Thomas Eric Duncan, the first person diagnosed with Ebola in the U.S., died Wednesday. Duncan, who developed symptoms after flying from Liberia to Dallas, was treated with experimental medication and had been on a ventilator in an isolation ward. The Dallas clinic said it was examining a man who may have had contact with Duncan and was exhibiting symptoms. The White House said Wednesday that passengers entering the U.S. from West Africa will be screened at five major airports to help prevent others infected with Ebola from entering the country. [Reuters]

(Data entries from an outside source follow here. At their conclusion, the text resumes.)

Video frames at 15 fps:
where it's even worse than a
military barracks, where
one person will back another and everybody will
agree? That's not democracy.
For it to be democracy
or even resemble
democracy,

Kurds protest in Turkey as ISIS renews its push into a Syrian border town

At least 21 people have been killed in protest by Turkish Kurds against their government's failure to send military aid to Kurdish fighters trying to keep the Islamic State of Iraq and Syria from taking over the Syrian border town of Kobani. Turkey imposed curfews in areas along the country's border with Syria. ISIS fighters launched a renewed assault on Kobani and seized a third of the city, a monitoring group said Thursday, after airstrikes by a U.S.-led coalition turned them back a day earlier. [Los Angeles Times, Reuters]


White officer shoots and kills black teen in St. Louis

A white police officer shot and killed a black teenager in St Louis on Wednesday night, setting off fresh protests in communities still tense following the fatal police shooting of another black youth, Michael Brown, in the nearby suburb of Ferguson. Police said the 18-year-old, identified by relatives as Vonderrit Myers Jr., fired three shots at the officer, who was off-duty but patrolling for a private security firm. Myers' relatives said he was unarmed. "It's like Michael Brown all over again," a cousin said. [St. Louis Post-Dispatch]

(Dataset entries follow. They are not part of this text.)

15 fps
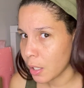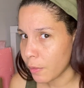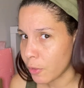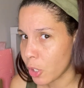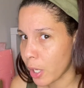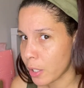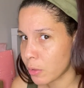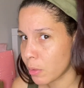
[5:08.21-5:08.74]
If you
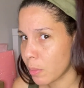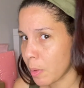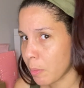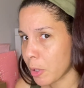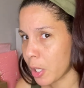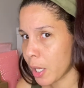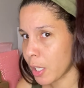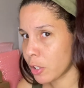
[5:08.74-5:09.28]
guys
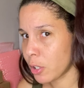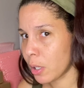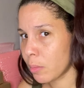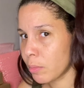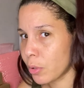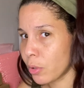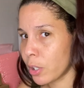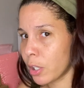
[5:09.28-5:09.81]
remember that
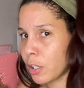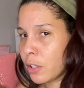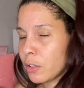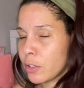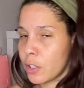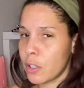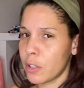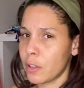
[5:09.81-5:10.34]
shampoo and
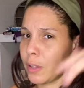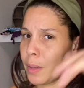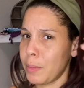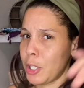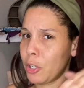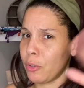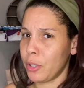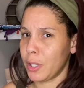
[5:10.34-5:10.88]
conditioner, let me
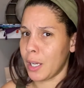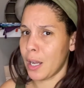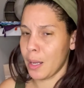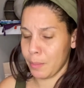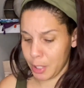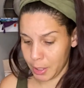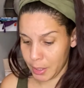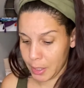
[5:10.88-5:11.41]
know in the
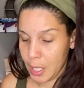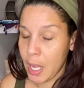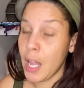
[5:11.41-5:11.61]
comments,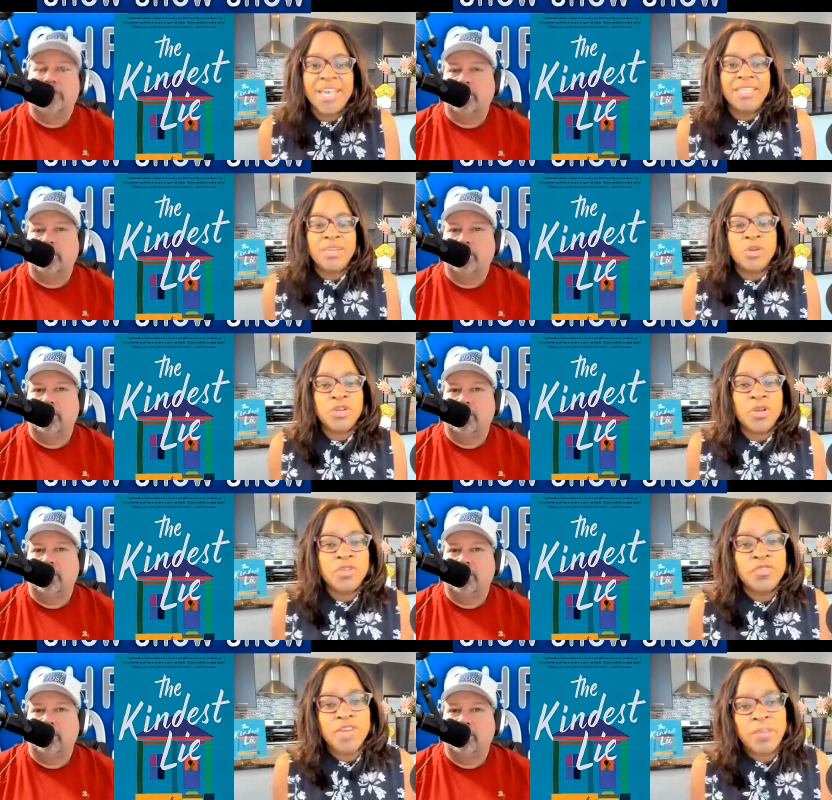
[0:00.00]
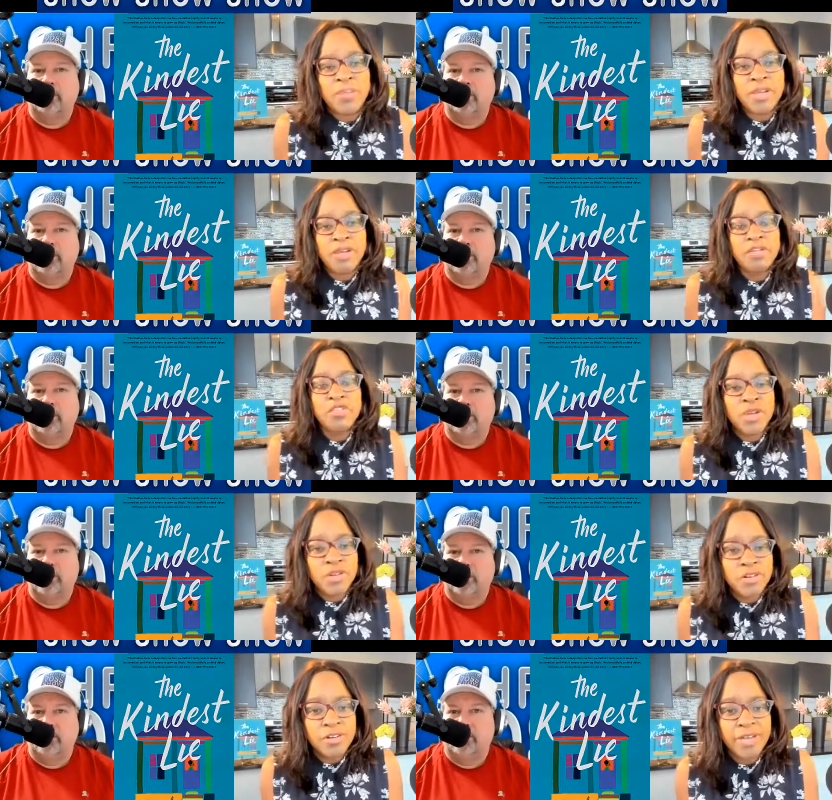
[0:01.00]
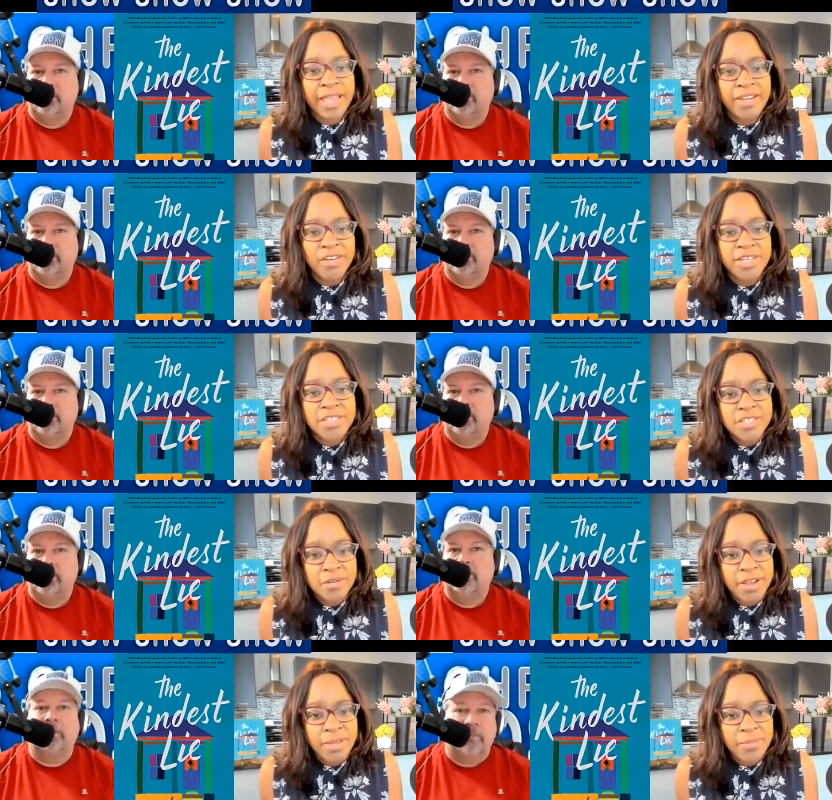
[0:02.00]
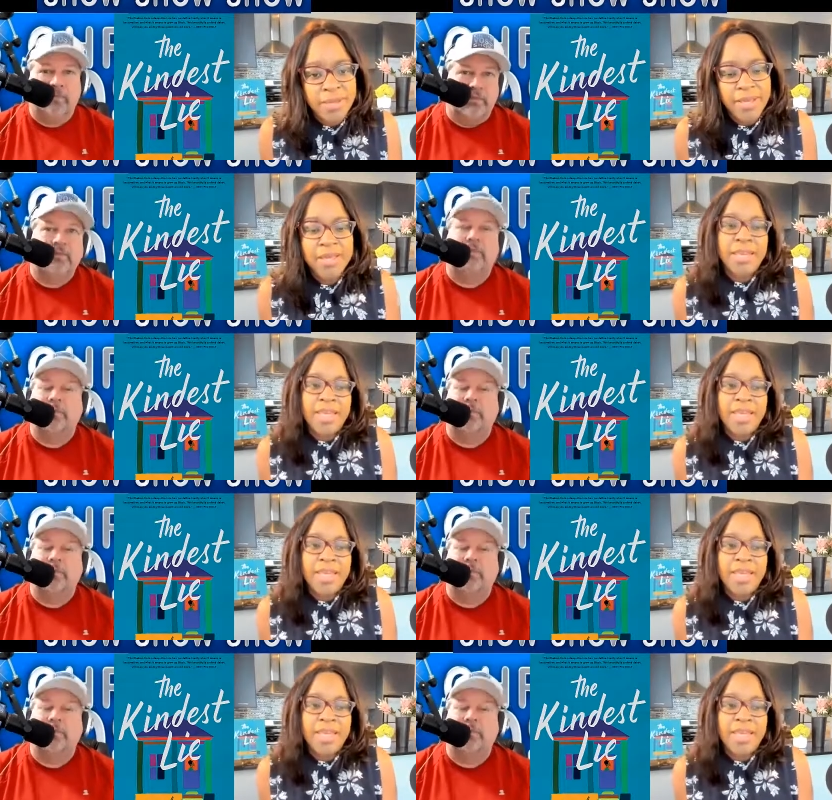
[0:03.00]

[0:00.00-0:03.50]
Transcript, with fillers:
Speaker 1: And then you can also find me on Twitter and on Instagram.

Justice Kennedy lets Idaho delay same-sex marriages despite ruling

Nevada began allowing same-sex couples to get married on Wednesday, a day after the Supreme Court declined to hear an appeal of a ruling striking down gay-marriage bans in Nevada and Idaho. Same-sex couples in Idaho, however, were told they would have to wait to exchange vows, after Justice Anthony Kennedy decided to grant a request from that state's leaders to delay letting gay couples marry, disappointing gay couples who showed up in Idaho clerks' offices hoping to apply for marriage licenses. [The Associated Press]

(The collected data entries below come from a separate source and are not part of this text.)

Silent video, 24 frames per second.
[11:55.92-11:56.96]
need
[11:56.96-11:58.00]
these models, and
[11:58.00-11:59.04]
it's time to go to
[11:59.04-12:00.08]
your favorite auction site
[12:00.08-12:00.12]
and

NBC News reportedly tried to hire Jon Stewart

NBC News tried to hire Comedy Central star Jon Stewart to host Meet the Press. One person with knowledge of the wrangling said NBC was ready to offer Stewart, host of the wildly popular satirical Daily Show, "anything" to take the job. "They were ready to back the Brink's truck up," the source said. NBC representatives declined to comment. Newsman Chuck Todd got the show instead of Stewart, and after a brief ratings spike the program has returned to third place among Sunday news shows. [New York]


Man killed by bees in Arizona

A man was killed by a swarm of bees from a hive of more than 800,000 on Wednesday while he did lawn work in Douglas, Arizona, near the Mexican border. The man, 32, was part of a gardening crew. His face and neck were covered with bees. Several other men in the crew ran to a nearby home to escape the bees. One other man was stung more than 100 times, but he was treated and released at a local hospital. A 90-year-old man who lives in the home where the attack occurred was not stung. [New York Daily News]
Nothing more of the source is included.